Single by Måneskin

from the EP Chosen
- Released: 24 November 2017
- Studio: L'Isola Studios, Metropolis Recording Studio, Milan
- Genre: Alternative rock; funk rock;
- Length: 2:40
- Label: Sony; RCA;
- Composers: Victoria De Angelis; Thomas Raggi; Ethan Torchio;
- Lyricist: Damiano David
- Producer: Måneskin

Måneskin singles chronology
|  | "Chosen" (2017) | "Morirò da re" (2018) |

Music video
- "Chosen" on YouTube

= Chosen (Måneskin song) =

"Chosen" is the debut single by Italian group Måneskin. It was released on 24 November 2017 by Sony Music and was included in their debut EP with the same name.

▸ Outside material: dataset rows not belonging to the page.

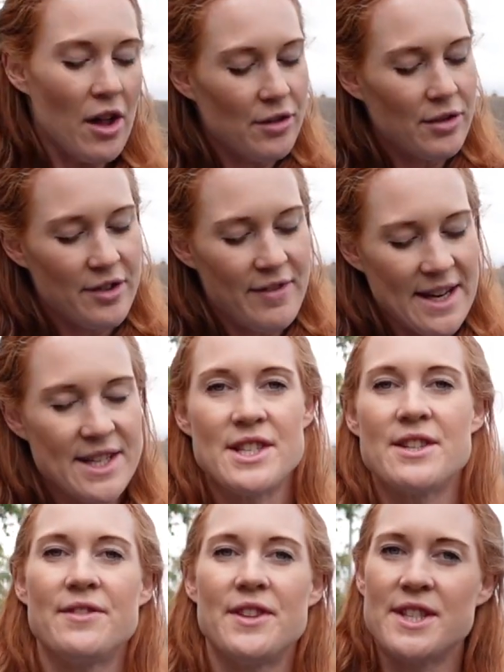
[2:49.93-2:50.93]
other
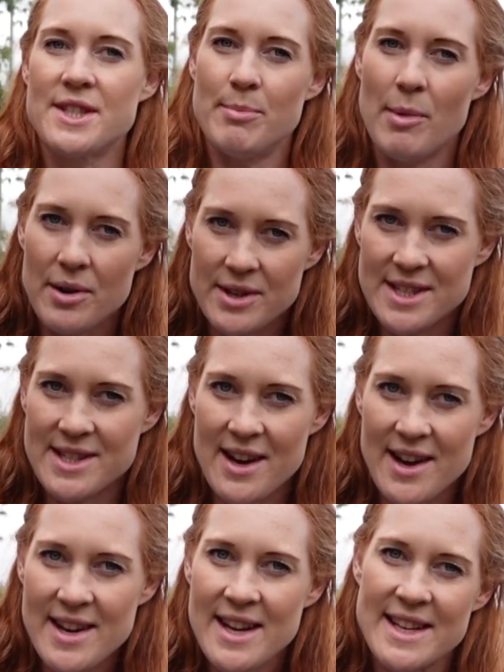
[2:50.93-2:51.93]
advantage of the smock
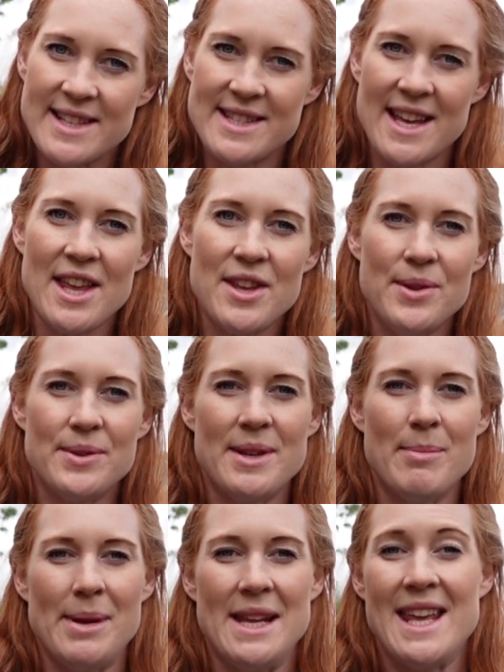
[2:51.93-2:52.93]
design is that you
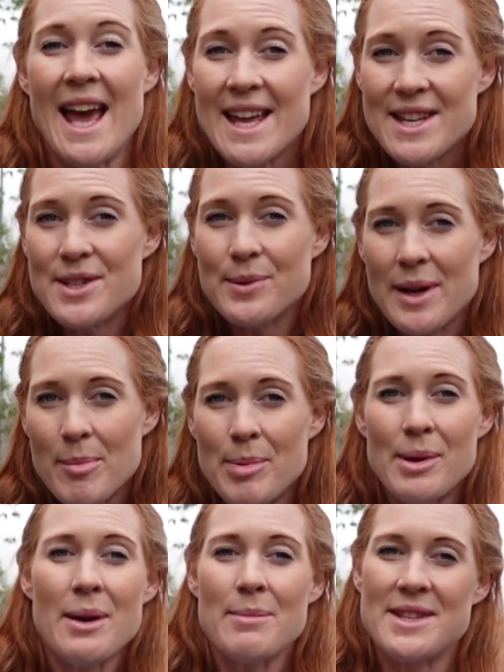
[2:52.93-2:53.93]
simply get into it,
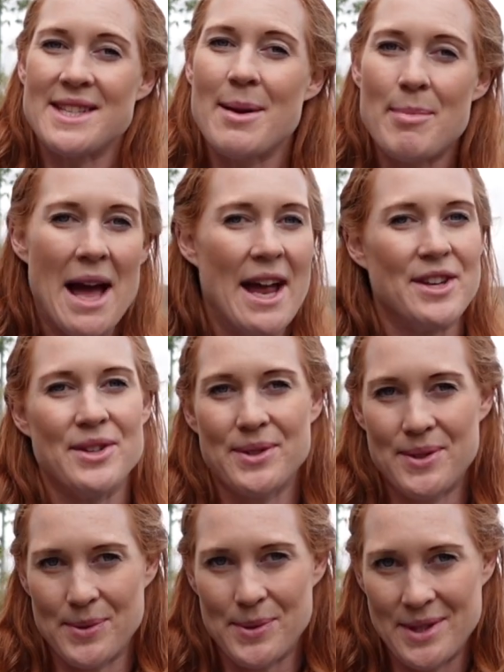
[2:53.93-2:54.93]
pull up the zip and you're
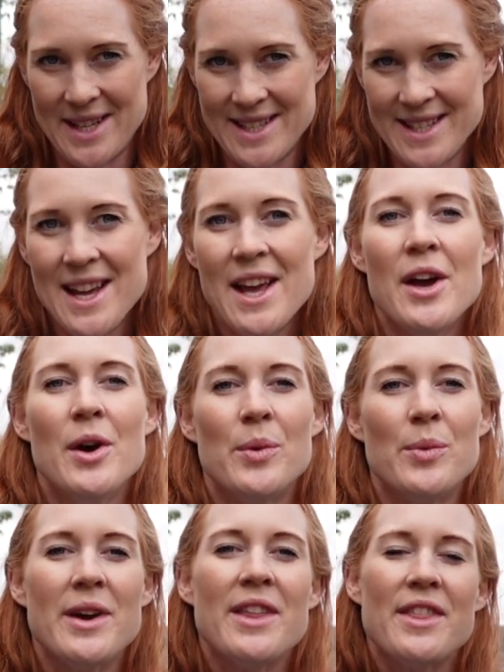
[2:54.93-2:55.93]
sorted.
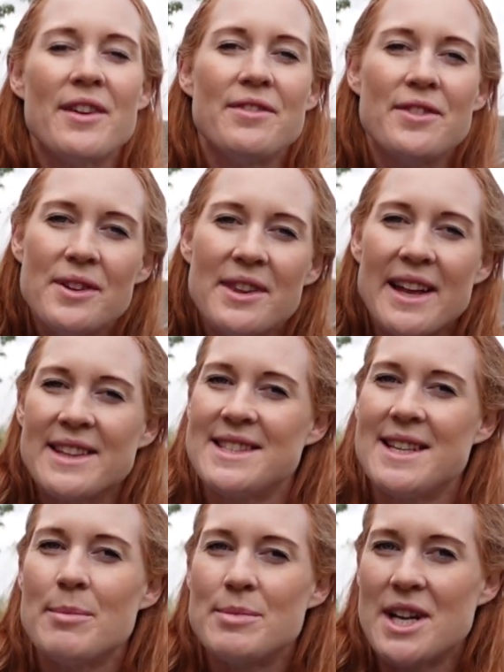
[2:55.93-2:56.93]
With a full length
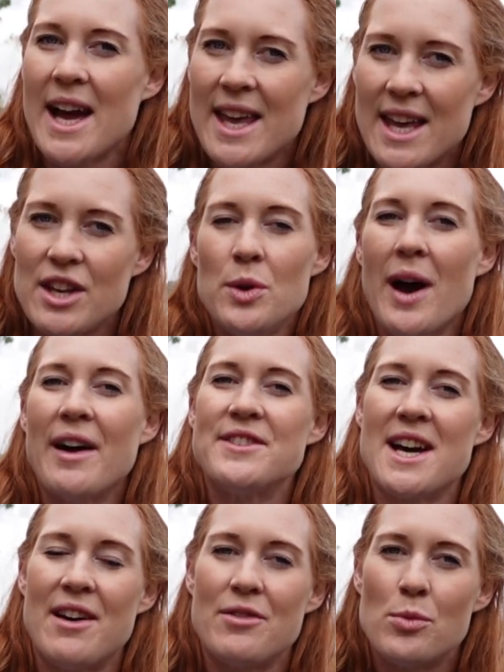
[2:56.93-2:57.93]
zip jacket, you have
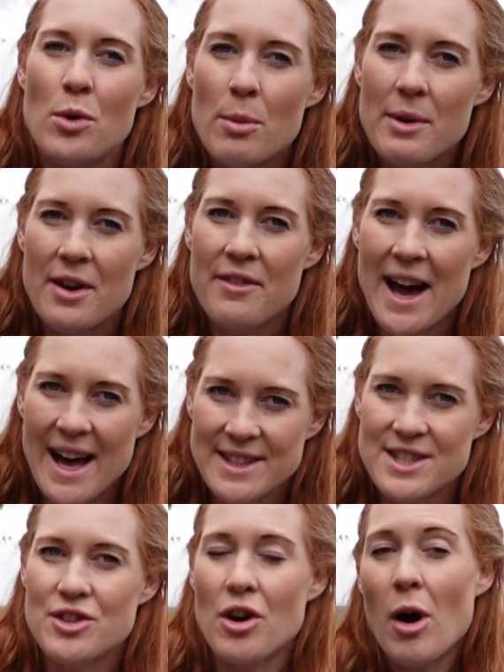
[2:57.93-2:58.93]
to have warm enough
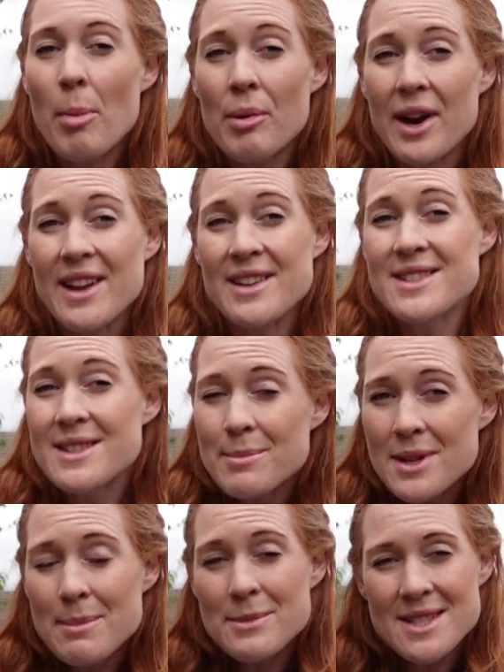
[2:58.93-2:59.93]
hands to operate a
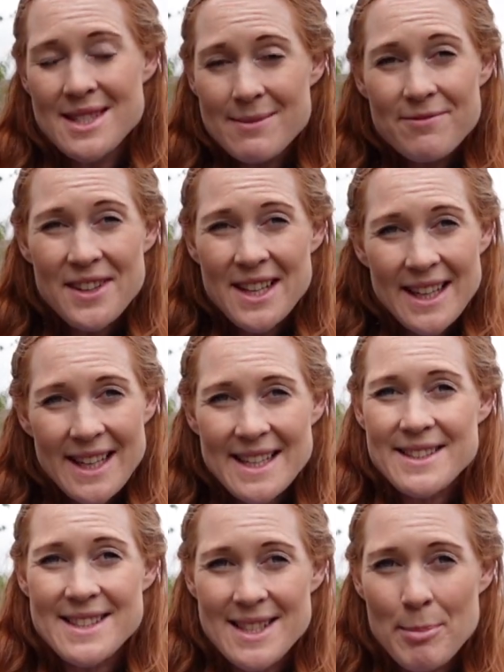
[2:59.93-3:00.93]
sometimes
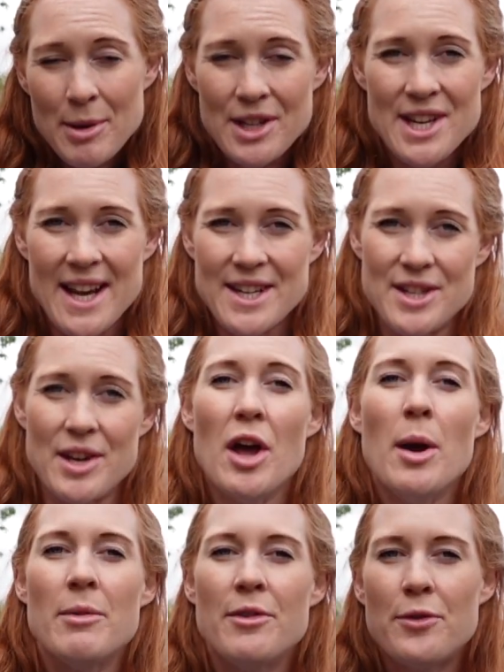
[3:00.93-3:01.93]
fiddly zipper connection
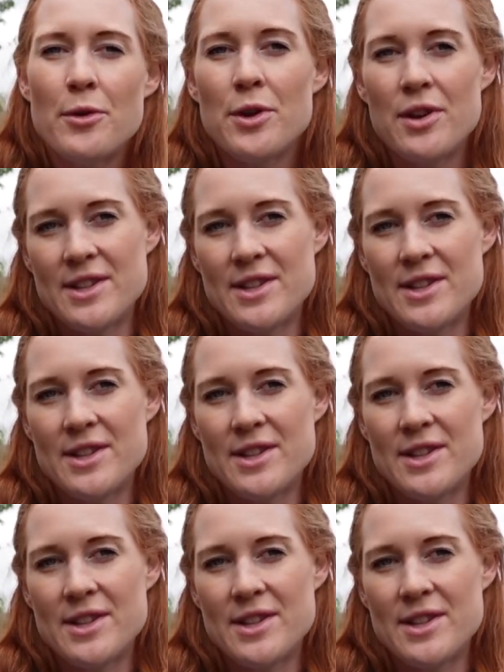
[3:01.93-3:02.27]
before you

The band originally performed an early version of Chosen during the auditions of the eleventh season of X Factor Italia. The final song premiered on 23 November 2017 during the fifth episode of the live show

The main riff for this song was written by bassist Victoria De Angelis, and the rest originated from that.

==Music video==
The music video for "Chosen", directed by Trilathera, premiered on 13 December 2017 via Måneskin's official YouTube channel.

==Charts==

Chart performance for "Chosen"
| Chart (2017–2021) | Peak position |
|---|---|
| Greece (IFPI) | 34 |
| Italy (FIMI) | 2 |
| Lithuania (AGATA) | 15 |
| UK Vinyl Singles (OCC) | 9 |

==Certifications==

Certifications for "Chosen"
| Region | Certification | Certified units/sales |
| Italy (FIMI) | 2× Platinum | 100,000^{‡} |
^{‡} Sales+streaming figures based on certification alone.